The answer should hold only the lines from the one containing "[0:42.10-0:43.00]" through the one containing "[0:52.00-0:52.50]" in the entries below, copied exactly, without pictures.

(Data excerpts)
= Beginning of Section =

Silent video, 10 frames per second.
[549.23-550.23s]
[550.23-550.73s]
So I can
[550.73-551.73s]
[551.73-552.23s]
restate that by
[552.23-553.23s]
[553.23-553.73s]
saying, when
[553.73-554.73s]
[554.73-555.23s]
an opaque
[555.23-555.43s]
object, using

= End of Section =
= Beginning of Section =

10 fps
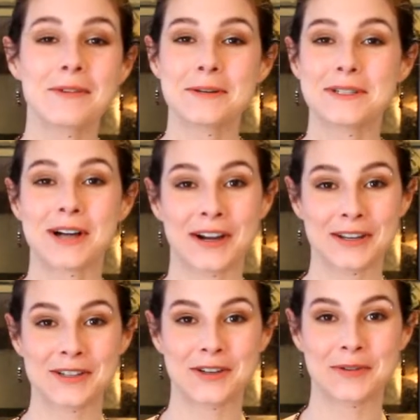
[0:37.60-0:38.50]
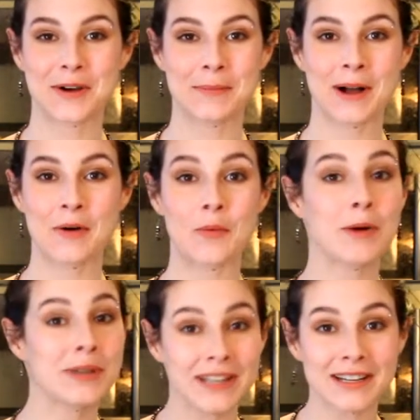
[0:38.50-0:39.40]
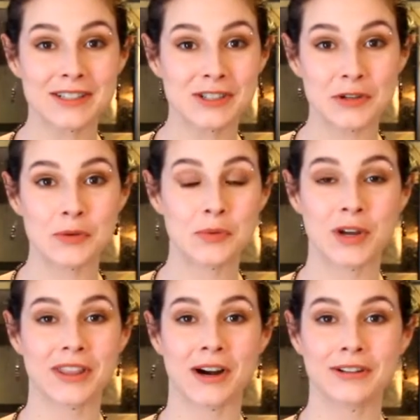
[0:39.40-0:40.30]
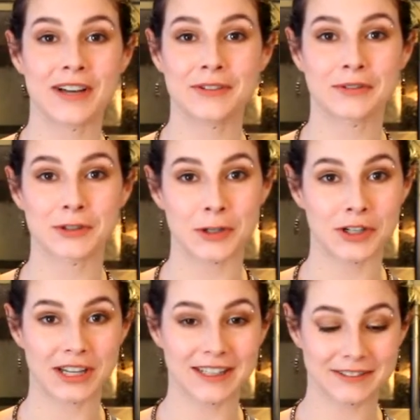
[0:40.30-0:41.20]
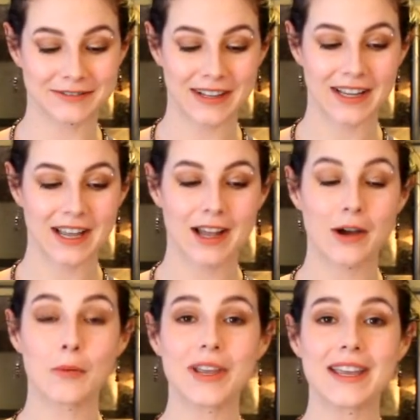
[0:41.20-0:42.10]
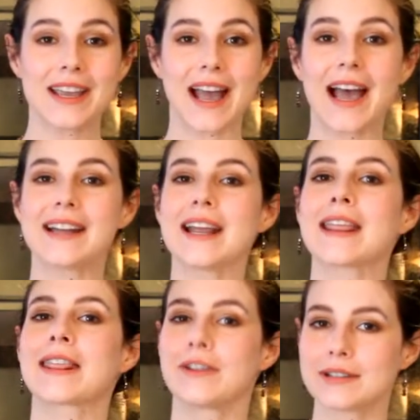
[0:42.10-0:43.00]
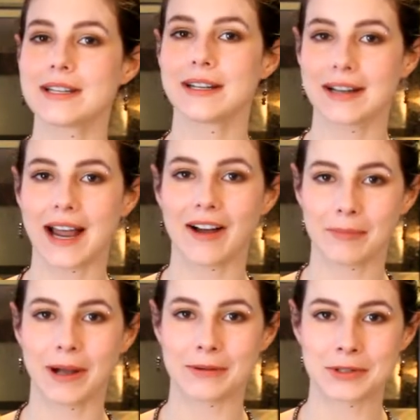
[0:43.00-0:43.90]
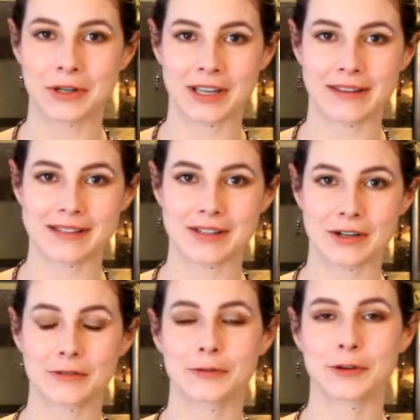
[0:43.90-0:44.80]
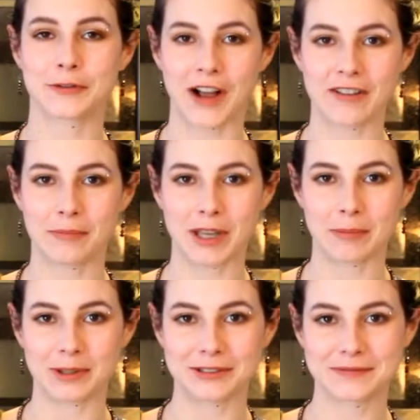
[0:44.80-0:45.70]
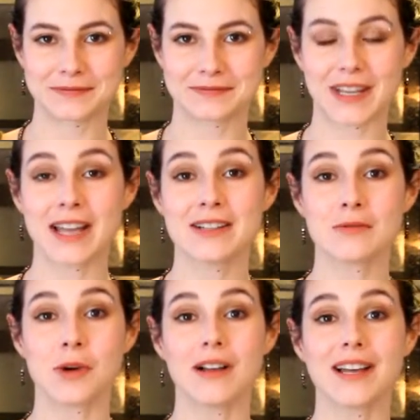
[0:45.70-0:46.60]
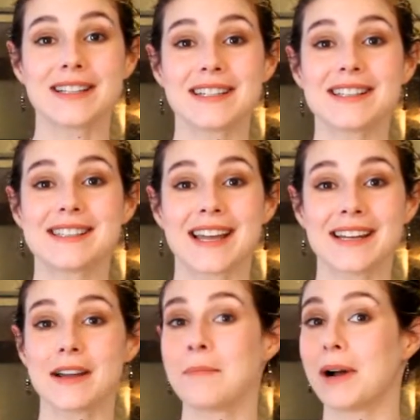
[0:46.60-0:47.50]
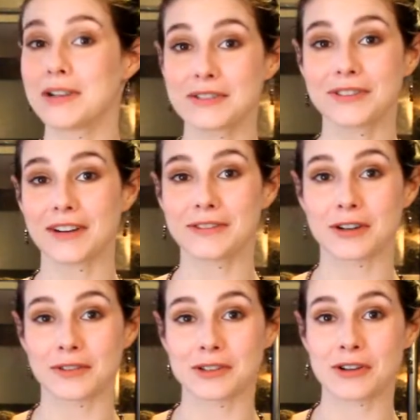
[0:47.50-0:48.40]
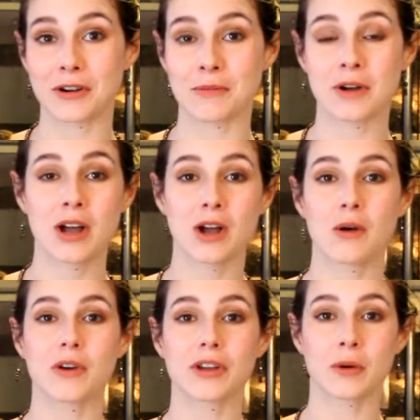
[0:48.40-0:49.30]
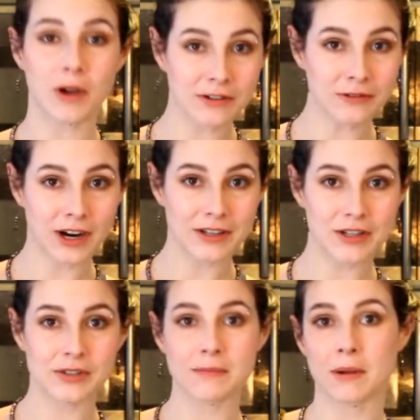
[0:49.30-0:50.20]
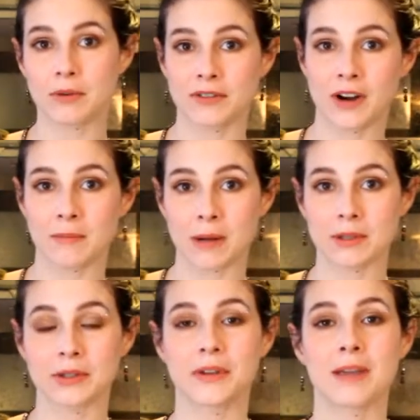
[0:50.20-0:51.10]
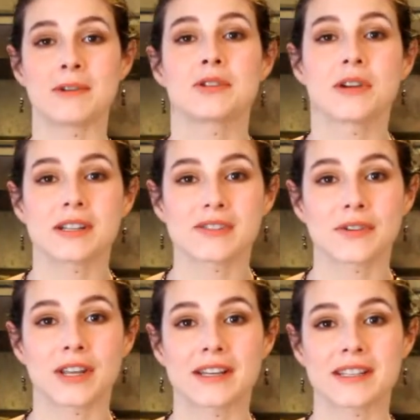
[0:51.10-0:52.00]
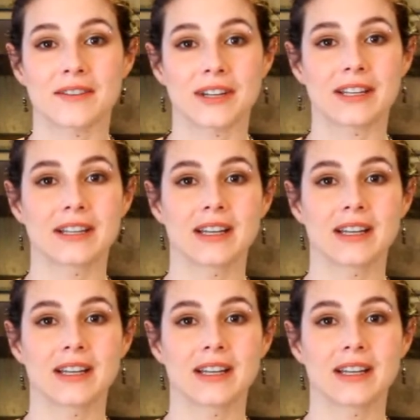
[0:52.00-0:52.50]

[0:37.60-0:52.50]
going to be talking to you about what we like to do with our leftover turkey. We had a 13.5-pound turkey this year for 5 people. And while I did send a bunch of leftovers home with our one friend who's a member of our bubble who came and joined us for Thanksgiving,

= End of Section =

_Solution to the problem_:
[0:42.10-0:43.00]
[0:43.00-0:43.90]
[0:43.90-0:44.80]
[0:44.80-0:45.70]
[0:45.70-0:46.60]
[0:46.60-0:47.50]
[0:47.50-0:48.40]
[0:48.40-0:49.30]
[0:49.30-0:50.20]
[0:50.20-0:51.10]
[0:51.10-0:52.00]
[0:52.00-0:52.50]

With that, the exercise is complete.